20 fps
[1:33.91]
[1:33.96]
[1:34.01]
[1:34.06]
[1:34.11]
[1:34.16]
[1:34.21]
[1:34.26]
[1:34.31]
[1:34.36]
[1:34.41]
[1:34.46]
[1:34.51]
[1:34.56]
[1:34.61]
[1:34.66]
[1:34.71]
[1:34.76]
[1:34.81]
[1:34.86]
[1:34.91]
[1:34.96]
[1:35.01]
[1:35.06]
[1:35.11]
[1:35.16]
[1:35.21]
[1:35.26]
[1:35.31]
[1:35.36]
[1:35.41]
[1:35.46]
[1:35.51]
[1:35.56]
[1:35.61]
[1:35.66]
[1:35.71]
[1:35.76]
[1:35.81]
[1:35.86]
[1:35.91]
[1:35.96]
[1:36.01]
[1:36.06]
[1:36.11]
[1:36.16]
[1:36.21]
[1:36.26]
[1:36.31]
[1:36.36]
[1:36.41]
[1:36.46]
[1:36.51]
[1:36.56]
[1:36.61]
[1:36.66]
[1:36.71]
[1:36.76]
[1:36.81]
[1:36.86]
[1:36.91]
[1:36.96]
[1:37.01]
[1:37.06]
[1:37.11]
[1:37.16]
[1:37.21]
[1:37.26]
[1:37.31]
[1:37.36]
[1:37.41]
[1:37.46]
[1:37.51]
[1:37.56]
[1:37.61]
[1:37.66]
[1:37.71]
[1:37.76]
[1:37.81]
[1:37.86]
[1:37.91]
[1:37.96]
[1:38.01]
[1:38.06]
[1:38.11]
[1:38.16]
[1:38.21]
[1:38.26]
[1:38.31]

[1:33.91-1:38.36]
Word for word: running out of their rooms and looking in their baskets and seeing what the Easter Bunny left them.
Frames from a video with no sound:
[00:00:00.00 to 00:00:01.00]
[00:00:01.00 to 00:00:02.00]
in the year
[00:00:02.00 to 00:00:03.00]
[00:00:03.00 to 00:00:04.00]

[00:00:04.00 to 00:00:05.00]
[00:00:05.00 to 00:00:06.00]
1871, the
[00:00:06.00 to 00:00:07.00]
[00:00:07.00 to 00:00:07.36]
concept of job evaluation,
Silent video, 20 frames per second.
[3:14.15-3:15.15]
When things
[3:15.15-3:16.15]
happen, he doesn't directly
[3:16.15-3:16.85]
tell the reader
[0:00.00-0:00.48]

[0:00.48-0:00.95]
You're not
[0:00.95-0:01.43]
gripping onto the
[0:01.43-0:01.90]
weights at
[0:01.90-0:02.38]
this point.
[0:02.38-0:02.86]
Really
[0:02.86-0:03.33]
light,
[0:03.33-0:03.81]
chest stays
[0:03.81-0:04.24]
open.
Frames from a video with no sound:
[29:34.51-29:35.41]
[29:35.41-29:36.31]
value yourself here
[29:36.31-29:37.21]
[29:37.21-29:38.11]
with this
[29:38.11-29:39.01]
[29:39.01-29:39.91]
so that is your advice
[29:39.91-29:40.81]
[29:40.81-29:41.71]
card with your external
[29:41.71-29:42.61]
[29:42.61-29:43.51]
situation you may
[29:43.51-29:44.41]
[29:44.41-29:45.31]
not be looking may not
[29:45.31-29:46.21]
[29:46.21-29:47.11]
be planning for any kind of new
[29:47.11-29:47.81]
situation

## ASSIGNMENT
Retype the data precisely.

## SOLUTION TO THE EXERCISE
20 fps
[1:33.91]
[1:33.96]
[1:34.01]
[1:34.06]
[1:34.11]
[1:34.16]
[1:34.21]
[1:34.26]
[1:34.31]
[1:34.36]
[1:34.41]
[1:34.46]
[1:34.51]
[1:34.56]
[1:34.61]
[1:34.66]
[1:34.71]
[1:34.76]
[1:34.81]
[1:34.86]
[1:34.91]
[1:34.96]
[1:35.01]
[1:35.06]
[1:35.11]
[1:35.16]
[1:35.21]
[1:35.26]
[1:35.31]
[1:35.36]
[1:35.41]
[1:35.46]
[1:35.51]
[1:35.56]
[1:35.61]
[1:35.66]
[1:35.71]
[1:35.76]
[1:35.81]
[1:35.86]
[1:35.91]
[1:35.96]
[1:36.01]
[1:36.06]
[1:36.11]
[1:36.16]
[1:36.21]
[1:36.26]
[1:36.31]
[1:36.36]
[1:36.41]
[1:36.46]
[1:36.51]
[1:36.56]
[1:36.61]
[1:36.66]
[1:36.71]
[1:36.76]
[1:36.81]
[1:36.86]
[1:36.91]
[1:36.96]
[1:37.01]
[1:37.06]
[1:37.11]
[1:37.16]
[1:37.21]
[1:37.26]
[1:37.31]
[1:37.36]
[1:37.41]
[1:37.46]
[1:37.51]
[1:37.56]
[1:37.61]
[1:37.66]
[1:37.71]
[1:37.76]
[1:37.81]
[1:37.86]
[1:37.91]
[1:37.96]
[1:38.01]
[1:38.06]
[1:38.11]
[1:38.16]
[1:38.21]
[1:38.26]
[1:38.31]

[1:33.91-1:38.36]
Word for word: running out of their rooms and looking in their baskets and seeing what the Easter Bunny left them.
Frames from a video with no sound:
[00:00:00.00 to 00:00:01.00]
[00:00:01.00 to 00:00:02.00]
in the year
[00:00:02.00 to 00:00:03.00]
[00:00:03.00 to 00:00:04.00]

[00:00:04.00 to 00:00:05.00]
[00:00:05.00 to 00:00:06.00]
1871, the
[00:00:06.00 to 00:00:07.00]
[00:00:07.00 to 00:00:07.36]
concept of job evaluation,
Silent video, 20 frames per second.
[3:14.15-3:15.15]
When things
[3:15.15-3:16.15]
happen, he doesn't directly
[3:16.15-3:16.85]
tell the reader
[0:00.00-0:00.48]

[0:00.48-0:00.95]
You're not
[0:00.95-0:01.43]
gripping onto the
[0:01.43-0:01.90]
weights at
[0:01.90-0:02.38]
this point.
[0:02.38-0:02.86]
Really
[0:02.86-0:03.33]
light,
[0:03.33-0:03.81]
chest stays
[0:03.81-0:04.24]
open.
Frames from a video with no sound:
[29:34.51-29:35.41]
[29:35.41-29:36.31]
value yourself here
[29:36.31-29:37.21]
[29:37.21-29:38.11]
with this
[29:38.11-29:39.01]
[29:39.01-29:39.91]
so that is your advice
[29:39.91-29:40.81]
[29:40.81-29:41.71]
card with your external
[29:41.71-29:42.61]
[29:42.61-29:43.51]
situation you may
[29:43.51-29:44.41]
[29:44.41-29:45.31]
not be looking may not
[29:45.31-29:46.21]
[29:46.21-29:47.11]
be planning for any kind of new
[29:47.11-29:47.81]
situation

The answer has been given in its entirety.